COMMENTARY: What you find where you don’t want to go

c. 1999 Religion News Service (Eugene Kennedy, a longtime observer of the Roman Catholic Church, is professor emeritus of psychology at Loyola University in Chicago and author most recently of”My Brother Joseph,”published by St. Martin Press.) UNDATED _ If you ever feel you have to go someplace and you really do not want to, you […]

c. 1999 Religion News Service

(Eugene Kennedy, a longtime observer of the Roman Catholic Church, is professor emeritus of psychology at Loyola University in Chicago and author most recently of”My Brother Joseph,”published by St. Martin Press.)

UNDATED _ If you ever feel you have to go someplace and you really do not want to, you are experiencing a reaction as common as the cold and just as widespread. There are no over-the-counter remedies for this reluctance to go to that party, that wedding or that reunion.


You keep asking yourself,”Why did I ever say yes to this?”You berate yourself for not having sent your”regrets.”Indeed, regrets are what you get when you do not send them in timely fashion to somebody else.

Invitations seem, in themselves, to be a prime agency of fulfilling scriptural prophecies about setting one family member against another. How much tension arises in a marriage when the husband does not want to go, the wife does, and they proceed like coach horses pulling in opposite directions right up to the moment of arrival at the event.

The saddest words of tongue or pen are not,”It might have been,”but rather,”You’re the one who wanted to go, not me.” Spiritually speaking, such reluctant journeys are nothing new. We recall that St. Peter is told by Jesus that, although as a young man, he could go where he wished, as a mature man, another would take him and lead him”in a way that you do not wish to go.” But being led in a direction we do not wish to go may lead us, as it did Peter, to where we belong. Beyond the familiar punch bowl may lie the biblical fountains of living water. The chances are that, merely by looking around on such occasions instead of squeezing our eyes shut in resignation, we may find ourselves renewed.

I recently stood at the end of a rear pew in a large, crowded church for a Saturday afternoon wedding. I studied the backs of heads in the many rows that stretched toward the altar. What distractions, I wondered, were swimming in those heads?

Suddenly handbells began to ring, and those in front of me turned in a maneuver exact enough, but too gentle, to be military. They caught sight in the same instant of the bell ringers, a cohort of children announcing their own innocence and the approach of the wedding party at the same time. This is what it means”to be visited by angels.” But these angels did not turn the guests into new creatures. They rather freed the guests to be themselves. Their game day faces fell away; the frowns engraved on their brows by waiting and the wrinkles sown there by age all dropped away as if a miracle had occurred.
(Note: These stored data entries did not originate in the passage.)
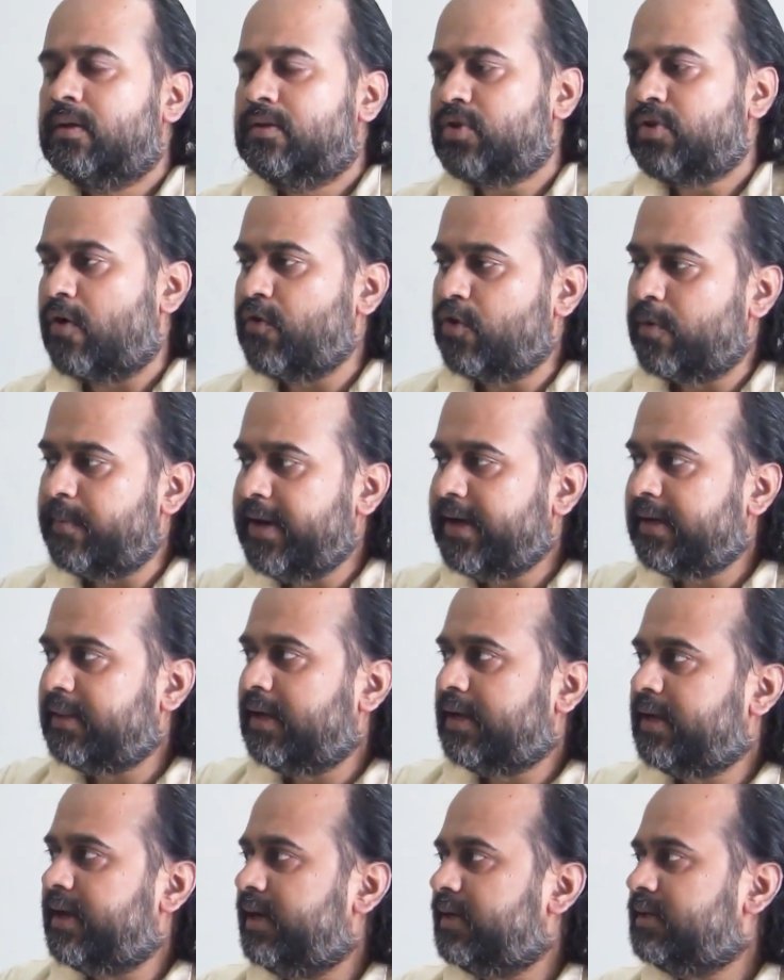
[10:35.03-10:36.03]
So I would meet
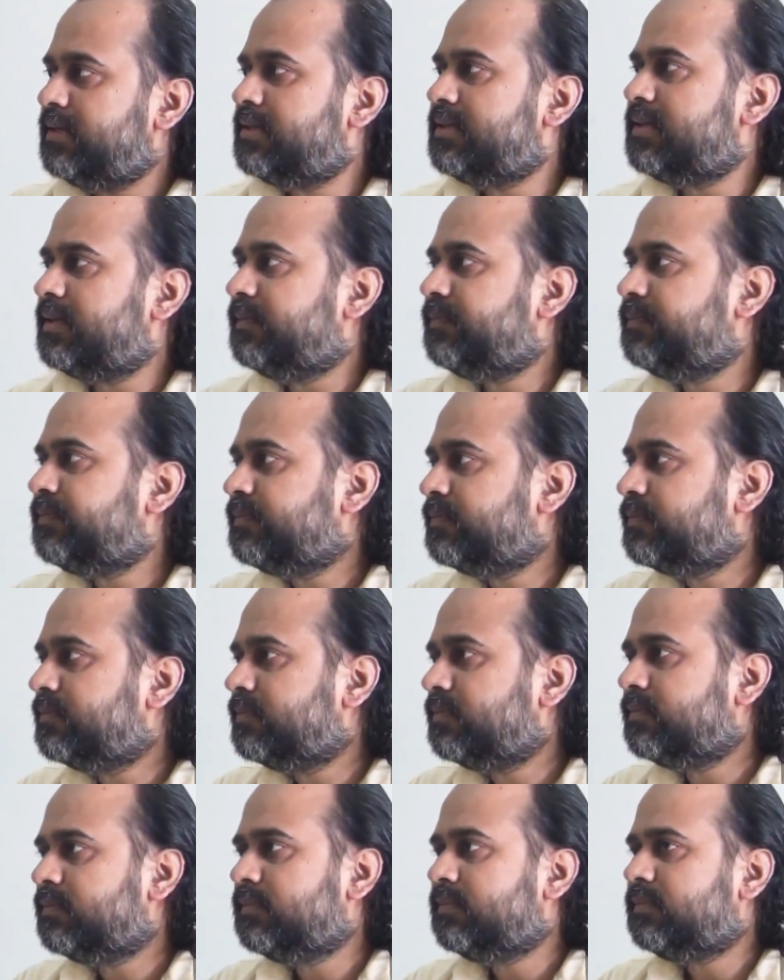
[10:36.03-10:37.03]
the kids
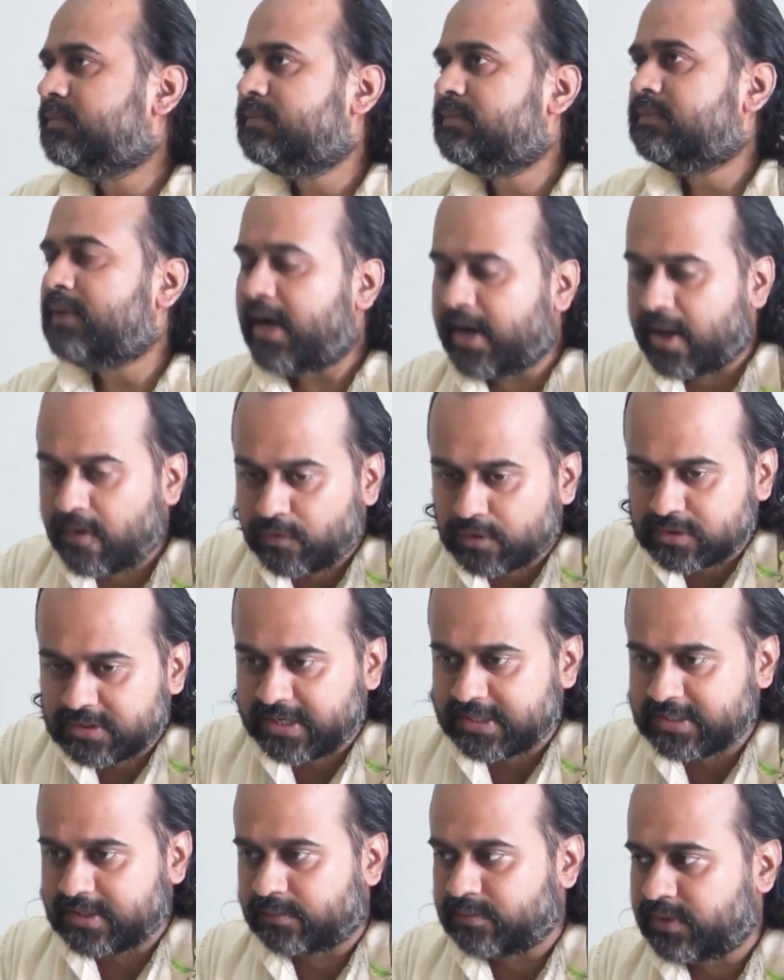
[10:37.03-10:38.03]
and I would
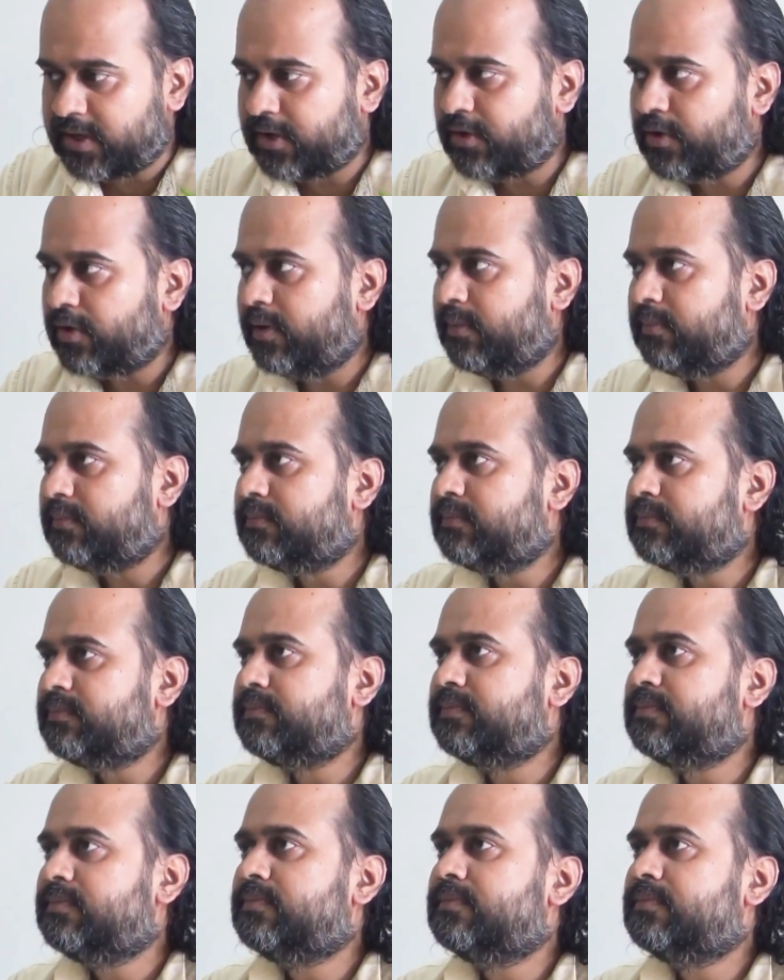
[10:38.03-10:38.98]
say something to him.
In fact, one had. These people, as surely as those we read of in the Gospel, had their sight restored to them in that instant. Young and old, their faces were suddenly lighted from within and, easiest and most wonderful of human responses, they all smiled together in that natural way that not even a veteran photographer full of tricks could coax out of such a large group.

For what they beheld was irresistible, as sweet as the sound of the bells and as true as the solemn faces of the little children ringing them. They responded to the act of faith in love itself about to be pledged in their sight by a young man and woman against every test and trial that awaited them.


The guests were given a vision as good as any granted to a hermit in the desert.

For here, in the city of man, their mixed feelings dissolved and they themselves became what they were called together to be, witnesses to a marriage that renewed them as it united the bride and groom.

Revelations were plentiful that afternoon. One could find them in the eyes and in the smiles, some broadly joyful, some more measured but perhaps deeper for all that their wearers had learned from that merciless teacher, experience.

And hands also spoke eloquently. One would reach automatically toward another hand as if finding its way home so that when they joined together they became two in one flesh. Some were soft and some were worn while others were bent or their fingers gnarled, each of them a medal or a battle ribbon for a campaign _ an illness, a loss, a promise kept, fidelity preserved _ that they had been through.

If Peter found his calling in being led in a direction in which he did not wish to go, so, too, may we. For in such unlikely places we are given the eyes to see and the ears to hear the sweet everyday revelations of life.